Several U.S. government agencies have reportedly been hit by a cyberattack while Chinese spies appear to have separately infiltrated h...
Several U.S. government agencies have reportedly been hit by a cyberattack while Chinese spies appear to have separately infiltrated hundreds of public and private networks around the world.
The U.S. Cybersecurity and Infrastructure Security Agency (CISA) said in a statement to CNN that the agency was “providing support to several federal agencies that have experienced intrusions affecting their MOVEit applications.”
It was not immediately clear which government agencies had been impacted or who the culprit was, although a “Russian-speaking ransomware group” reportedly claimed credit for the campaign, which targeted other entities around the world.
CISA Director Jen Easterly told MSNBC that the software that was targeted is used by agencies and companies around the world.
“You know, these vulnerabilities are pretty common in software, and our job is to work with businesses to ensure they have the resources and tools to mitigate that risk,” she said. “Right now, we’re focused specifically on those federal agencies that may be impacted, and we’re working hand-in-hand with them to be able to mitigate that risk.

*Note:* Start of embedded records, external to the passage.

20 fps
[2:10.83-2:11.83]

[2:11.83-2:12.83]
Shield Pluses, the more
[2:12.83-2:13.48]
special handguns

We understand that there are businesses, though, around the world. It’s another ransomware actor known as Clop Ransomware, and they’re basically taking data and looking to extort it.”

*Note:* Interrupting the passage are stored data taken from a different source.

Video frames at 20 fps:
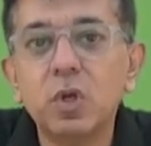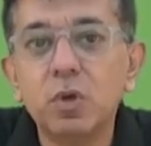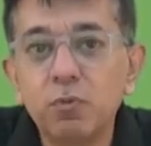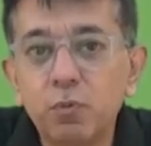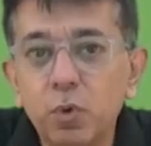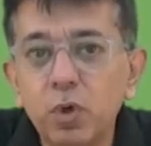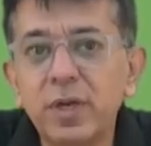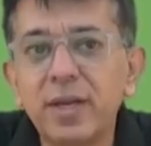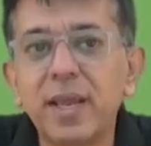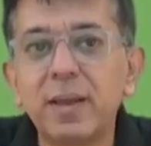
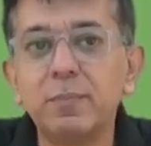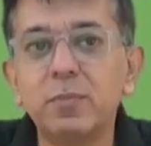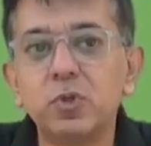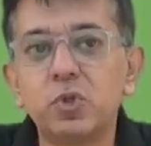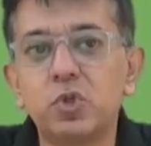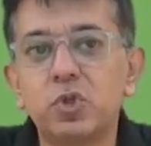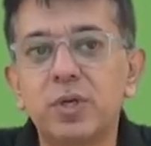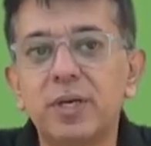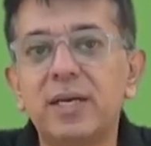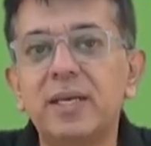would
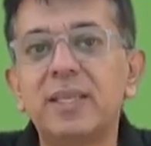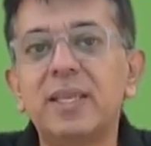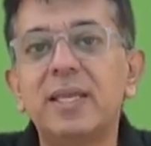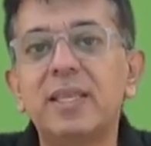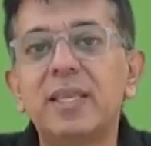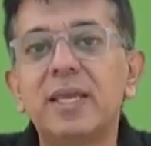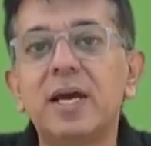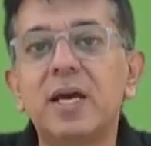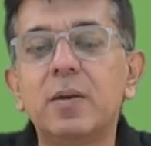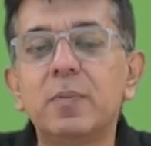demonstrate
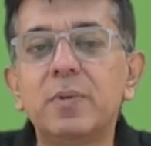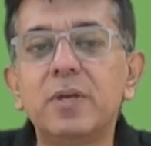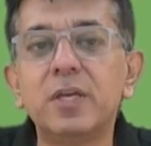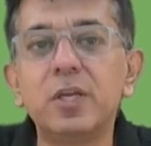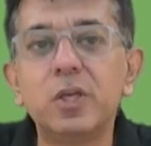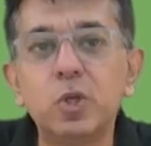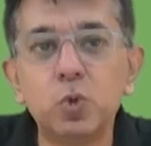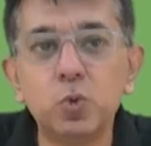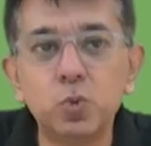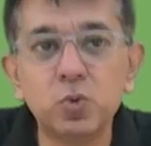that they are being
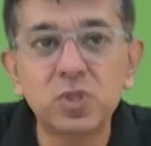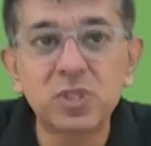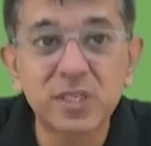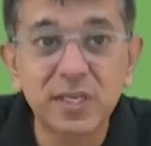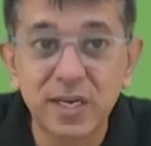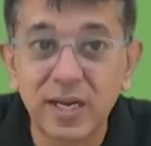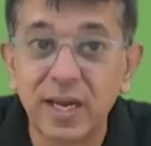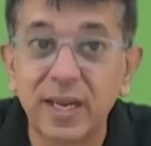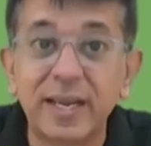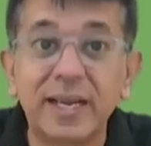
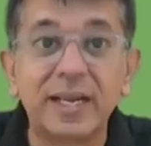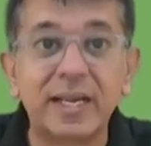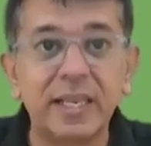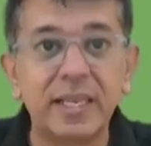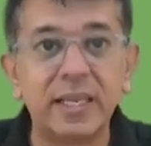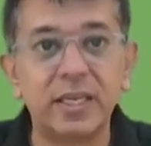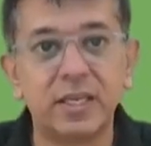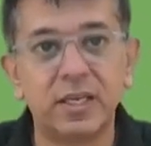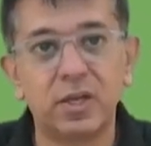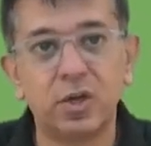used
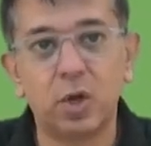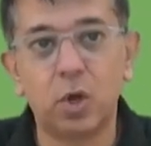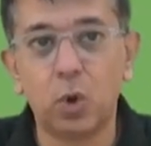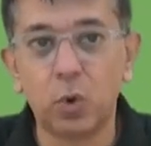correctly?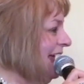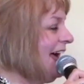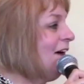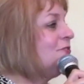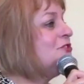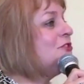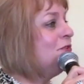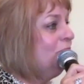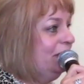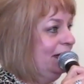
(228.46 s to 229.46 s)
How
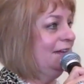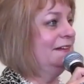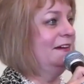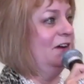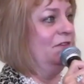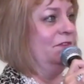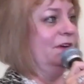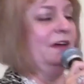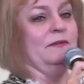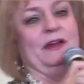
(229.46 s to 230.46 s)
do we
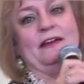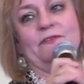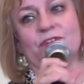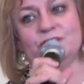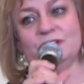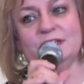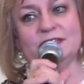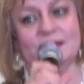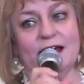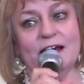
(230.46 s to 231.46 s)
overcome
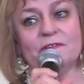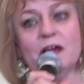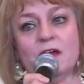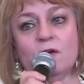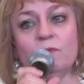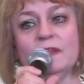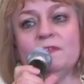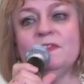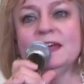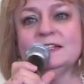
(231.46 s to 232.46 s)
adversities in life
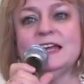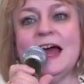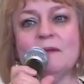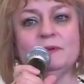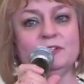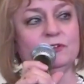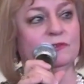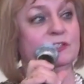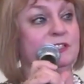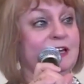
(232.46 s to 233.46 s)
when things happen
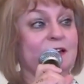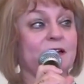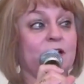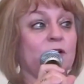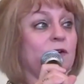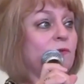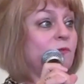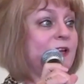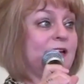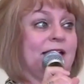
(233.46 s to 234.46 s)
to us that
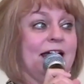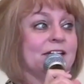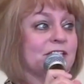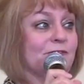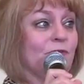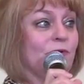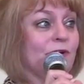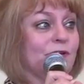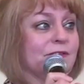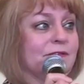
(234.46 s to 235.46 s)
we didn't ask
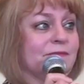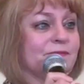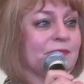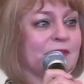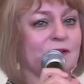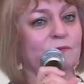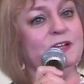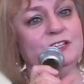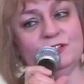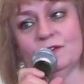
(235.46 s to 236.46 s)
for,
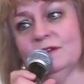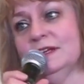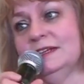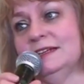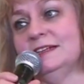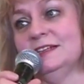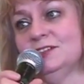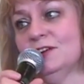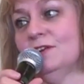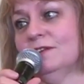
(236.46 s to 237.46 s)
we certainly didn't
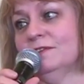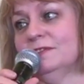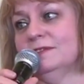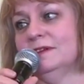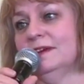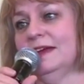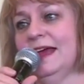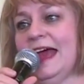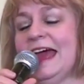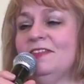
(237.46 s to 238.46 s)
deserve,
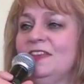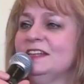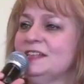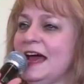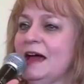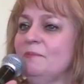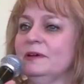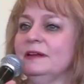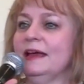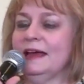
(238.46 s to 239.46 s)
and things
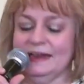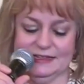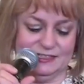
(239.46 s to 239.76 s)
happen and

Separately, the U.S. cybersecurity firm Mandiant, which is owned by Google, said on Thursday that it believes state-backed Chinese hackers conducted a massive cyberattack on hundreds of private and public networks around the world.
“Mandiant assesses with high confidence that [a suspected China-nexus actor] conducted espionage activity in support of the People’s Republic of China,” the organization said in a statement. “While Mandiant has not attributed this activity to a previously known threat group at this time, we have identified several infrastructure and malware code overlaps that provide us with a high degree of confidence that this is a China-nexus espionage operation.”
The group said that the Chinese hackers focused on targets related to “high policy priorities for the PRC, particularly in the Asia Pacific region including Taiwan.”
ABC News reported that the victims of the Chinese cyberattack included organizations located in the Americas, Asia Pacific, Europe, Middle East, and Africa.